* Instructions to follow
All of the listing must be given again exactly, except that the images are dropped.
====== Data supplied ======
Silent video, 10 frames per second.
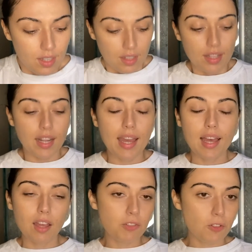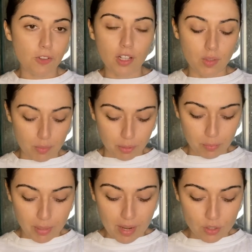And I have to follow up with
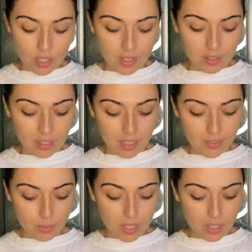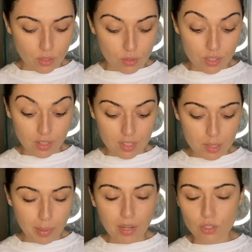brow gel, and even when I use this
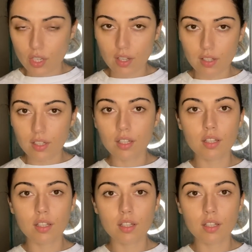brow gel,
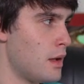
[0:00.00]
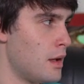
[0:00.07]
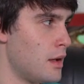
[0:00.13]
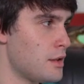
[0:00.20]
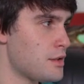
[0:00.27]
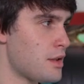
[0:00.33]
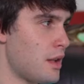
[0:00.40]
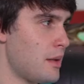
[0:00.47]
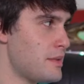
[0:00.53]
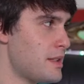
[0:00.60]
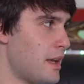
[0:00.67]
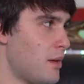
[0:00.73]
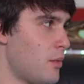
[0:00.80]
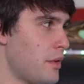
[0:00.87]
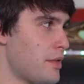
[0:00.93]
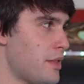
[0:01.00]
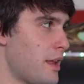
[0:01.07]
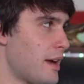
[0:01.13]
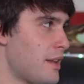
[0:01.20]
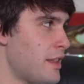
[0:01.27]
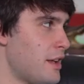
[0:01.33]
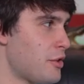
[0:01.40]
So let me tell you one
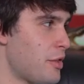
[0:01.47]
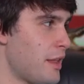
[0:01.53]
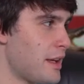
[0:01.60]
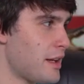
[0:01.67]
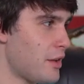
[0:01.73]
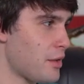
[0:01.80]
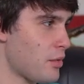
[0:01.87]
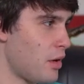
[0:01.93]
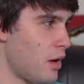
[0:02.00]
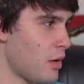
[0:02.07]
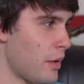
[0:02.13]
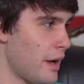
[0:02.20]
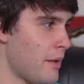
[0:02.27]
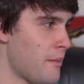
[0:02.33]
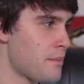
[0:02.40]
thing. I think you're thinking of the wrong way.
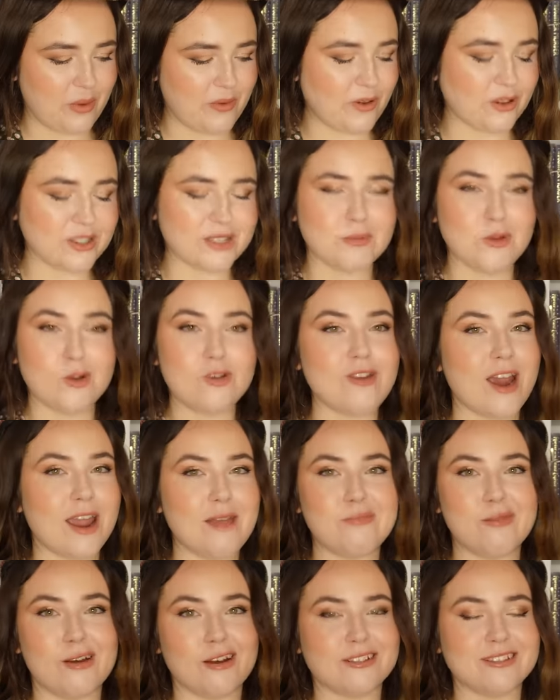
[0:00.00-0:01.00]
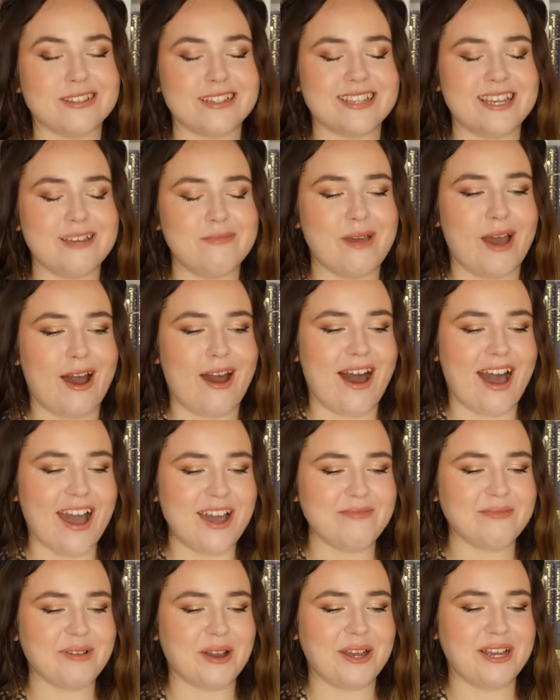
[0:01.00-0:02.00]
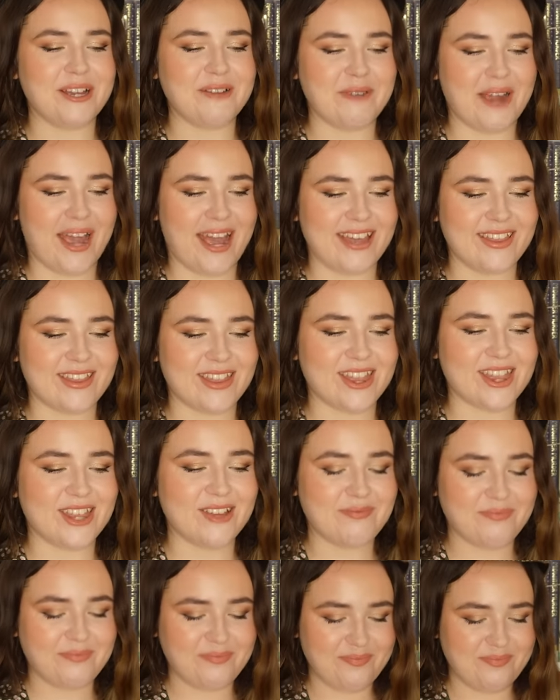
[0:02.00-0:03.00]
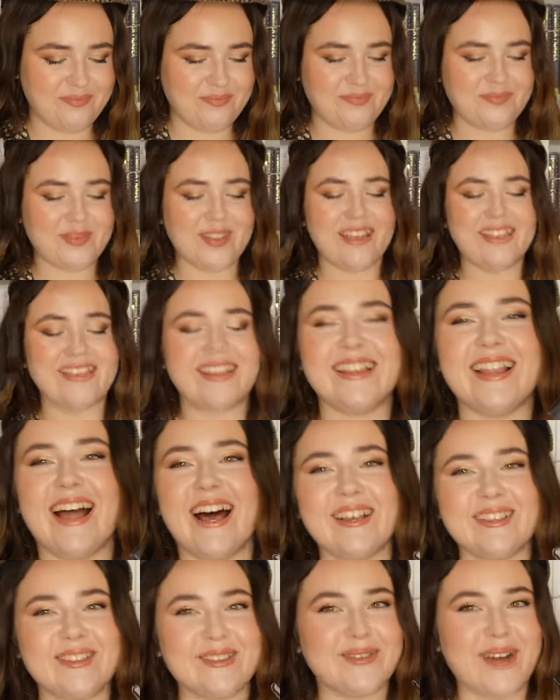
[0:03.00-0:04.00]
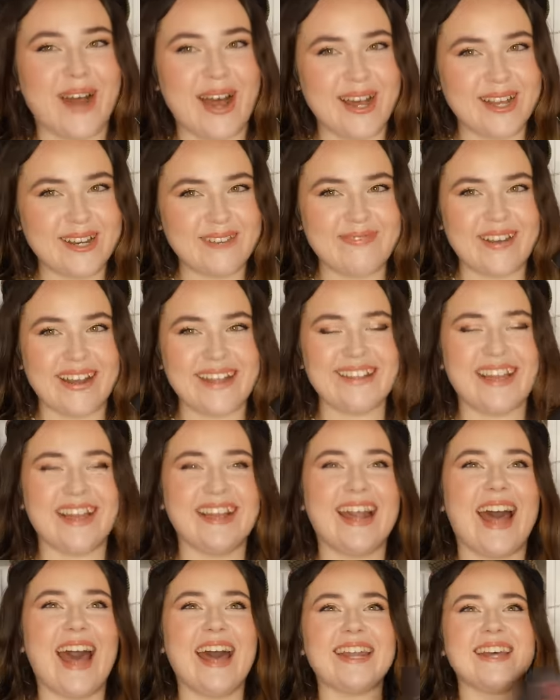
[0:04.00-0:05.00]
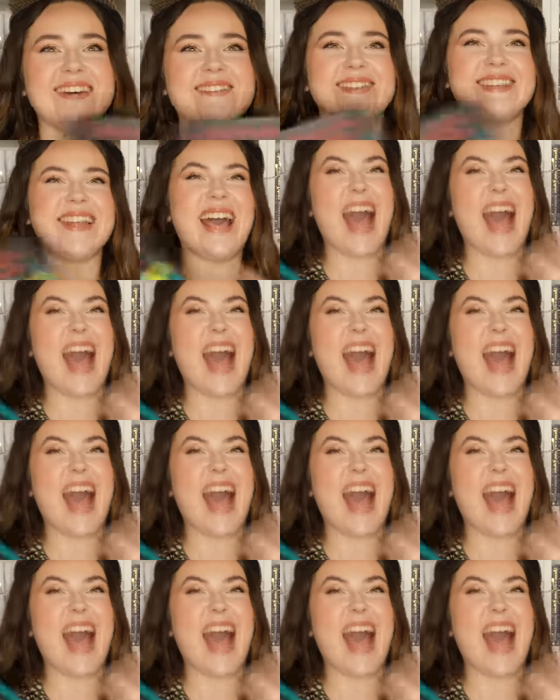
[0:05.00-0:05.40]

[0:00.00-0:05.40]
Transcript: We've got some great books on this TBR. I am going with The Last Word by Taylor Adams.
======
* Task output
Silent video, 10 frames per second.
And I have to follow up with
brow gel, and even when I use this
brow gel,
[0:00.00]
[0:00.07]
[0:00.13]
[0:00.20]
[0:00.27]
[0:00.33]
[0:00.40]
[0:00.47]
[0:00.53]
[0:00.60]
[0:00.67]
[0:00.73]
[0:00.80]
[0:00.87]
[0:00.93]
[0:01.00]
[0:01.07]
[0:01.13]
[0:01.20]
[0:01.27]
[0:01.33]
[0:01.40]
So let me tell you one
[0:01.47]
[0:01.53]
[0:01.60]
[0:01.67]
[0:01.73]
[0:01.80]
[0:01.87]
[0:01.93]
[0:02.00]
[0:02.07]
[0:02.13]
[0:02.20]
[0:02.27]
[0:02.33]
[0:02.40]
thing. I think you're thinking of the wrong way.
[0:00.00-0:01.00]
[0:01.00-0:02.00]
[0:02.00-0:03.00]
[0:03.00-0:04.00]
[0:04.00-0:05.00]
[0:05.00-0:05.40]

[0:00.00-0:05.40]
Transcript: We've got some great books on this TBR. I am going with The Last Word by Taylor Adams.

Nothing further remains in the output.